• [Items listed in a dataset]
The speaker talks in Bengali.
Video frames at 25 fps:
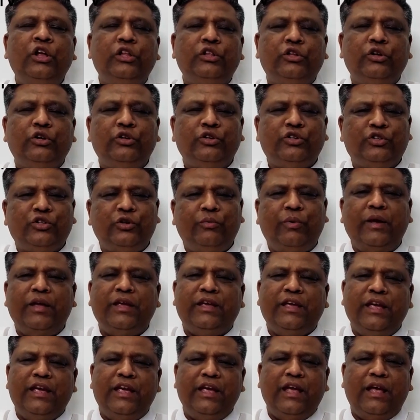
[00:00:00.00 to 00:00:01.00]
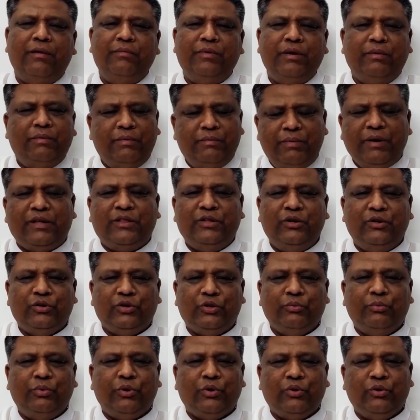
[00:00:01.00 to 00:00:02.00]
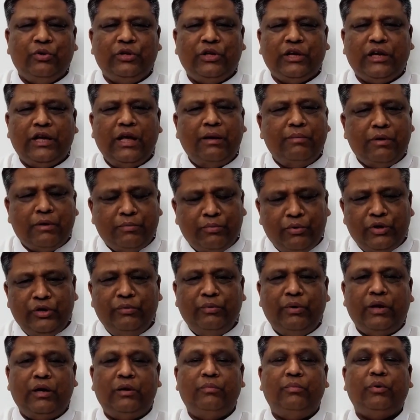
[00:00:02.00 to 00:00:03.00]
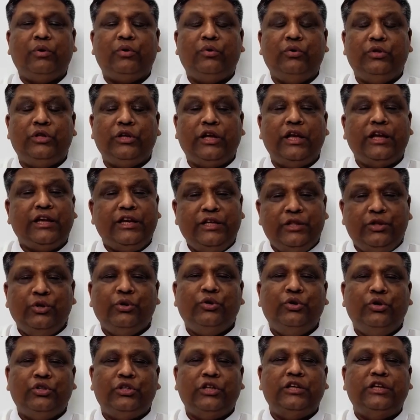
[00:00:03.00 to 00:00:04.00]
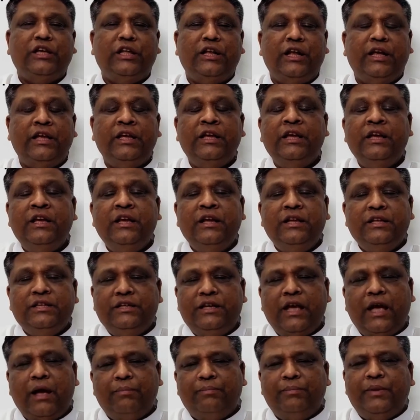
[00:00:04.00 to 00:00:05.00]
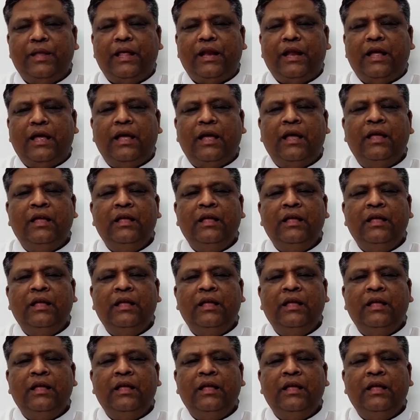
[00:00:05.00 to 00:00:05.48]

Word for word: তো সবাইকে আমি আমার ব্যক্তিগত পক্ষ থেকে আমার পরিবারের পক্ষ থেকে কৃতজ্ঞতা জানাই যে আপনারা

• [What is being asked] Write out every line above again exactly, with the pictures left out.

• [Problem solution]
The speaker talks in Bengali.
Video frames at 25 fps:
[00:00:00.00 to 00:00:01.00]
[00:00:01.00 to 00:00:02.00]
[00:00:02.00 to 00:00:03.00]
[00:00:03.00 to 00:00:04.00]
[00:00:04.00 to 00:00:05.00]
[00:00:05.00 to 00:00:05.48]

Word for word: তো সবাইকে আমি আমার ব্যক্তিগত পক্ষ থেকে আমার পরিবারের পক্ষ থেকে কৃতজ্ঞতা জানাই যে আপনারা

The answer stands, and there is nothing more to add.